2172
(Invited) Electrochemical Methods for Surface Composition Determination of Alloy and Core/Shell Nanoparticles

Monday, 14 May 2018: 15:00
Room 603 (Washington State Convention Center)
E. N. El Sawy (University of Calgary, The American University in Cairo), A. Hoang, J. Slaby (University of Calgary), and V. Birss (Department of Chemistry, University of Calgary)
The surface characteristics of metallic nanoparticles (NPs), especially the atomic percent and distribution of each component, is critical to their catalytic and electrocatalytic behavior. Therefore, efforts are underway to design NP catalysts with full control of their composition, both in the bulk and at the surface. In our work, Pt-Ru and Pt-Ir NPs, either in alloy or core@shell forms, are of great interest, due to their suitability for a wide range of electrocatalytic and sensing applications, such as for the oxidation of formic acid, alcohols, and ammonia, for oxygen evolution and reduction in regenerative fuel cells, in the reduction of hydrogen peroxide, and as an electron mediating matrix in glucose biosensors 1–8.

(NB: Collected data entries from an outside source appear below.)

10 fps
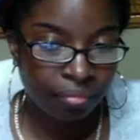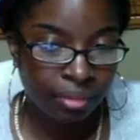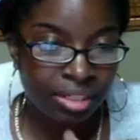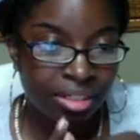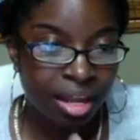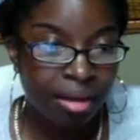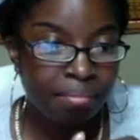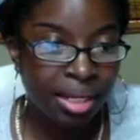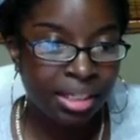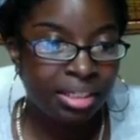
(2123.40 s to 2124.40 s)
Stop
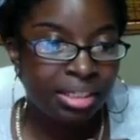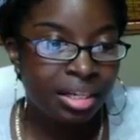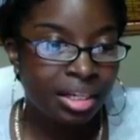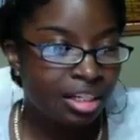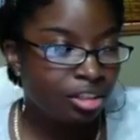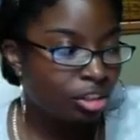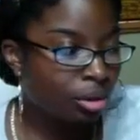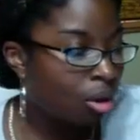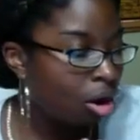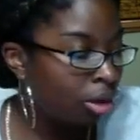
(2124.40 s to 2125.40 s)
making studying
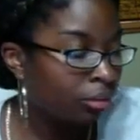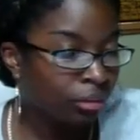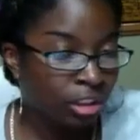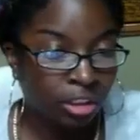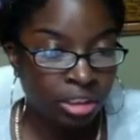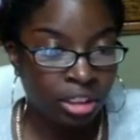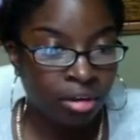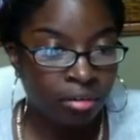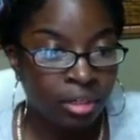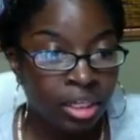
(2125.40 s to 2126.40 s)
so hard for
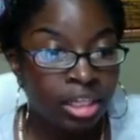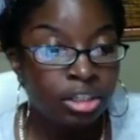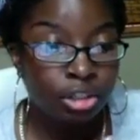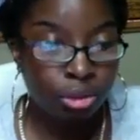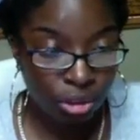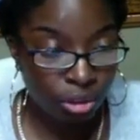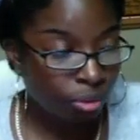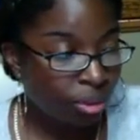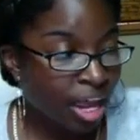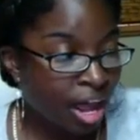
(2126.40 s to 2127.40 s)
yourself. 2 to
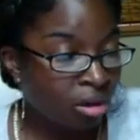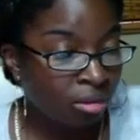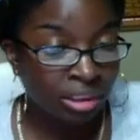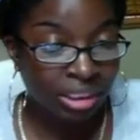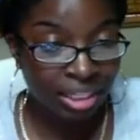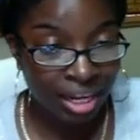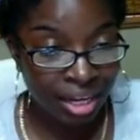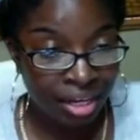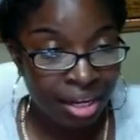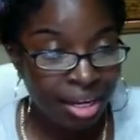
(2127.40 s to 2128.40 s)
3 hours a
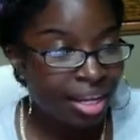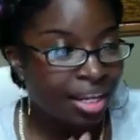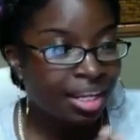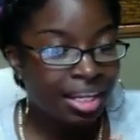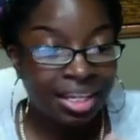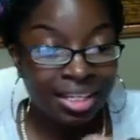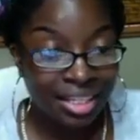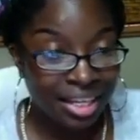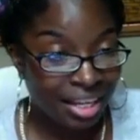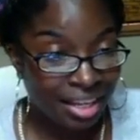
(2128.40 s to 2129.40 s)
day is
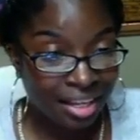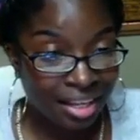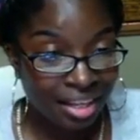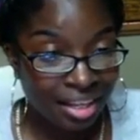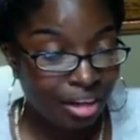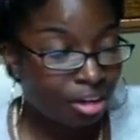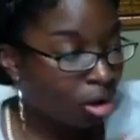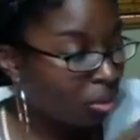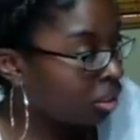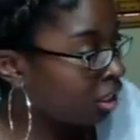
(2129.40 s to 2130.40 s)
it.
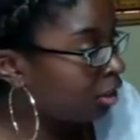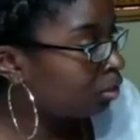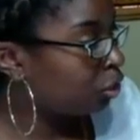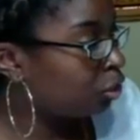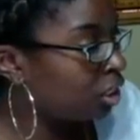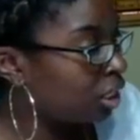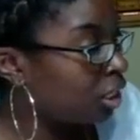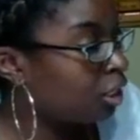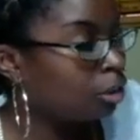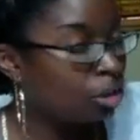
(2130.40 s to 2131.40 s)
Go in, get what you
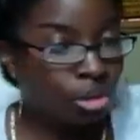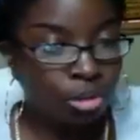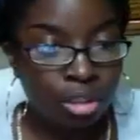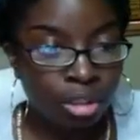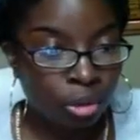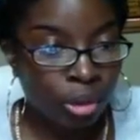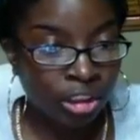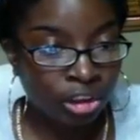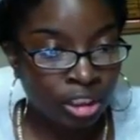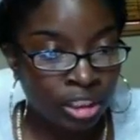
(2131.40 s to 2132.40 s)
need, do your
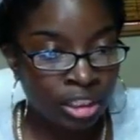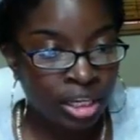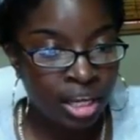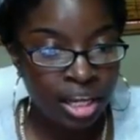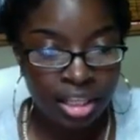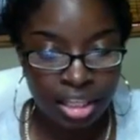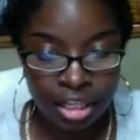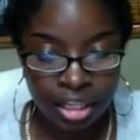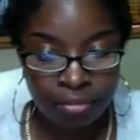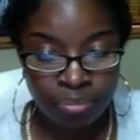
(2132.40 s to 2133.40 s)
questions, and
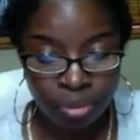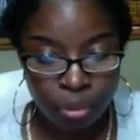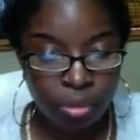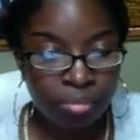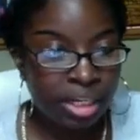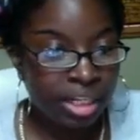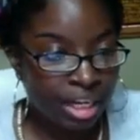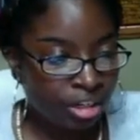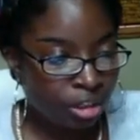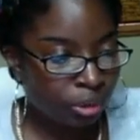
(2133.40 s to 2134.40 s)
then remediate
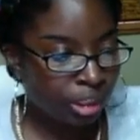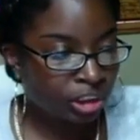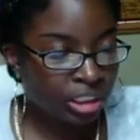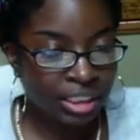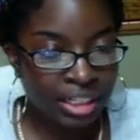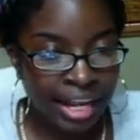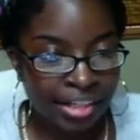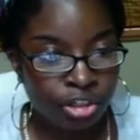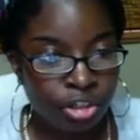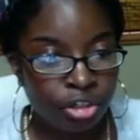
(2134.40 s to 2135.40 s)
your questions and add
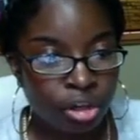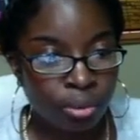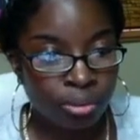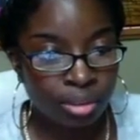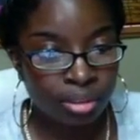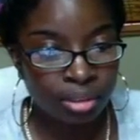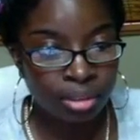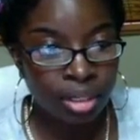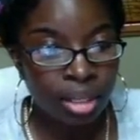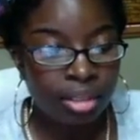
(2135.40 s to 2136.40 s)
to your notes.
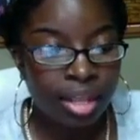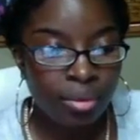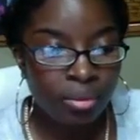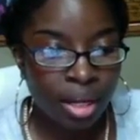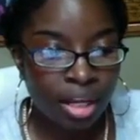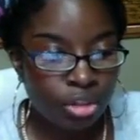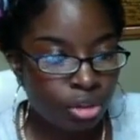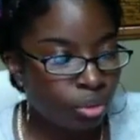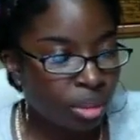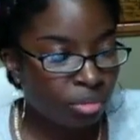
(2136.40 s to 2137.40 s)
That way, 2
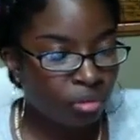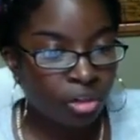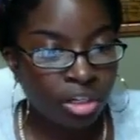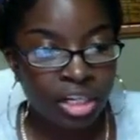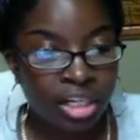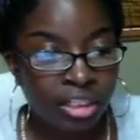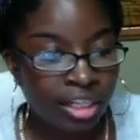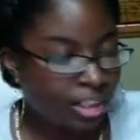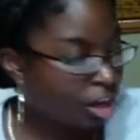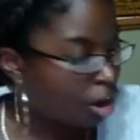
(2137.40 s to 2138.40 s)
weeks before your
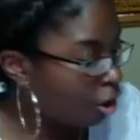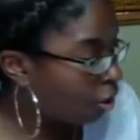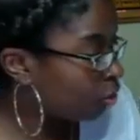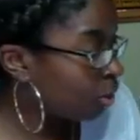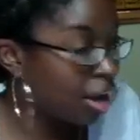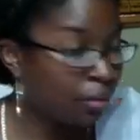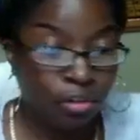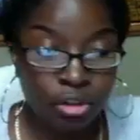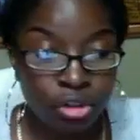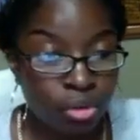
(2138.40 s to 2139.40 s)
NCLEX, all you have
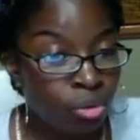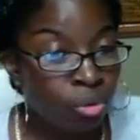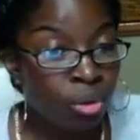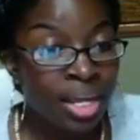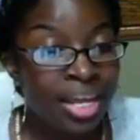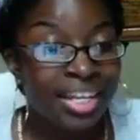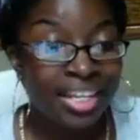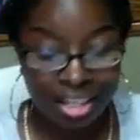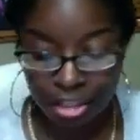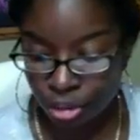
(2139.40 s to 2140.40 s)
to do
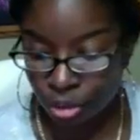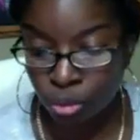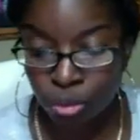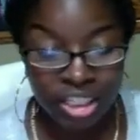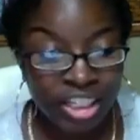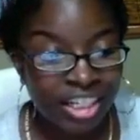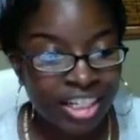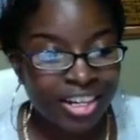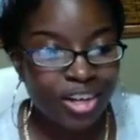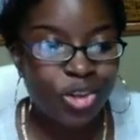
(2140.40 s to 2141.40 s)
is
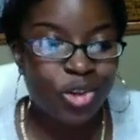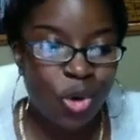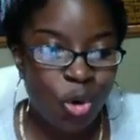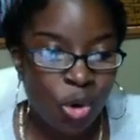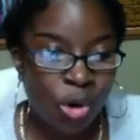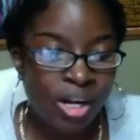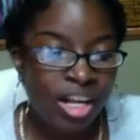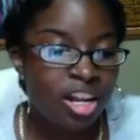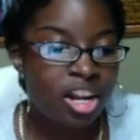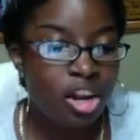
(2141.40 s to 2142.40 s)
read your
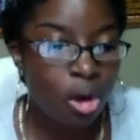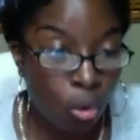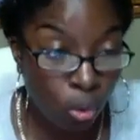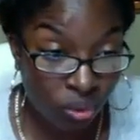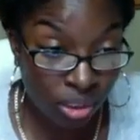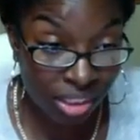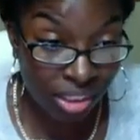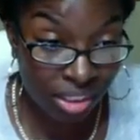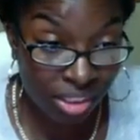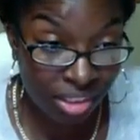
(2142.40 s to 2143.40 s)

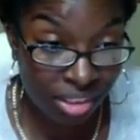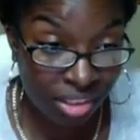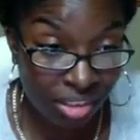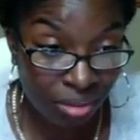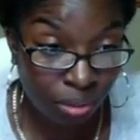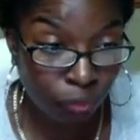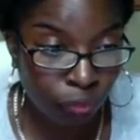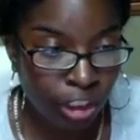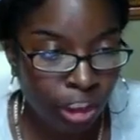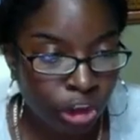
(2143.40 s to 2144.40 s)
notes.
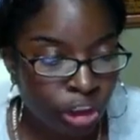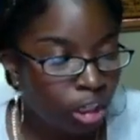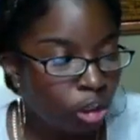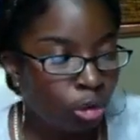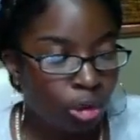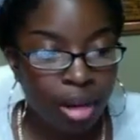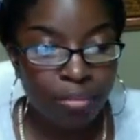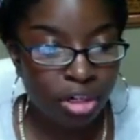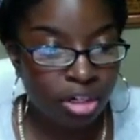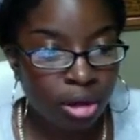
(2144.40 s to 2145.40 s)
Refresh, cram
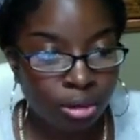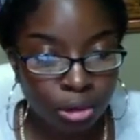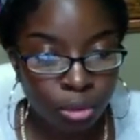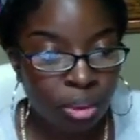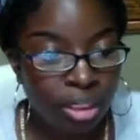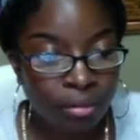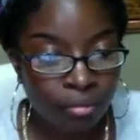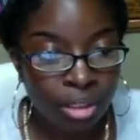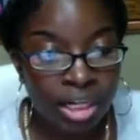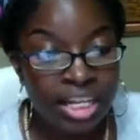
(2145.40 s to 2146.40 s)
your notes,
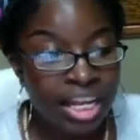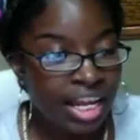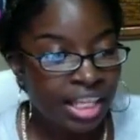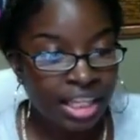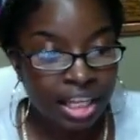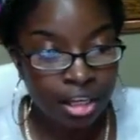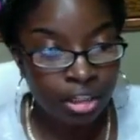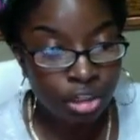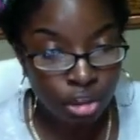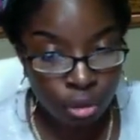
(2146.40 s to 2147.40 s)
whatever, and
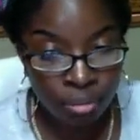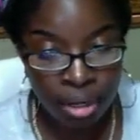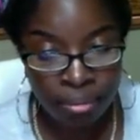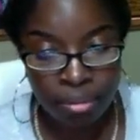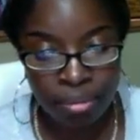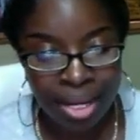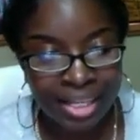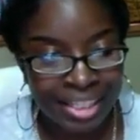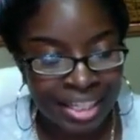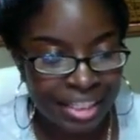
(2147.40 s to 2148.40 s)
then you'll be able to pass
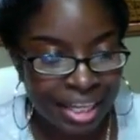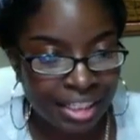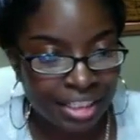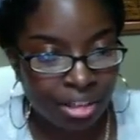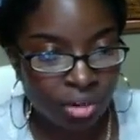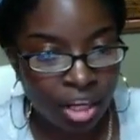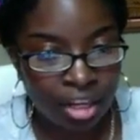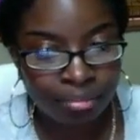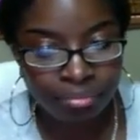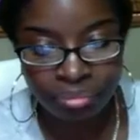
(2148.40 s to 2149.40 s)
NCLEX,
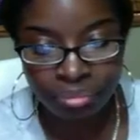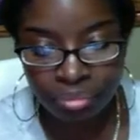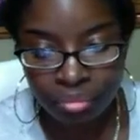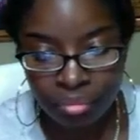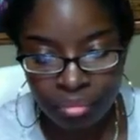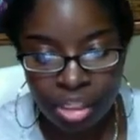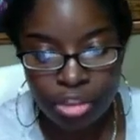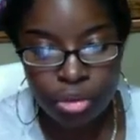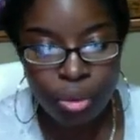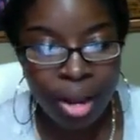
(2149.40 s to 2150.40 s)
okay?
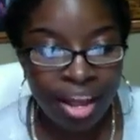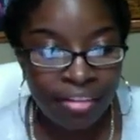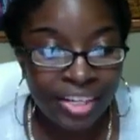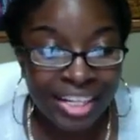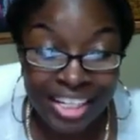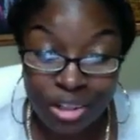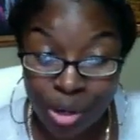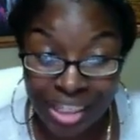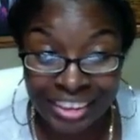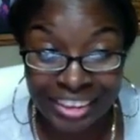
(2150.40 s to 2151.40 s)
Do I have any
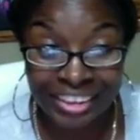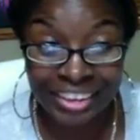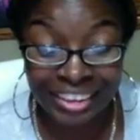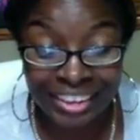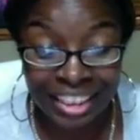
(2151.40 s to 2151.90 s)
questions?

In the present work, PtxIry alloys, Ircore@Ptshell, Rucore@Ptshell, and Rucore@Pt-Irshell NPs were synthesized using the simple and controllable polyol method 9. In the case of PtxIry alloy NPs, two sequential heating steps were employed to minimize the possibility of surface enrichment of Pt or Ir during NP formation. In the case of Ircore@Ptshell and Rucore@Ptshell NPs, the Ptshell, with a coverage of between 0.1 and 2 monolayers (MLs), was controllably deposited on the surface of the Ircore and Rucore NPs, while for the Rucore@Pt-Irshell NPs, one ML of the PtxIry alloy shell, containing different Pt:Ir ratios, was deposited on the Rucore. Wavelength dispersive X-ray spectroscopy (WDS) and energy dispersive X-ray spectroscopy, coupled with high-resolution transmission electron microscopy (EDS/HRTEM) and powder X-ray diffraction (PXRD), were then used to determine the bulk composition and homogeneity of the NPs.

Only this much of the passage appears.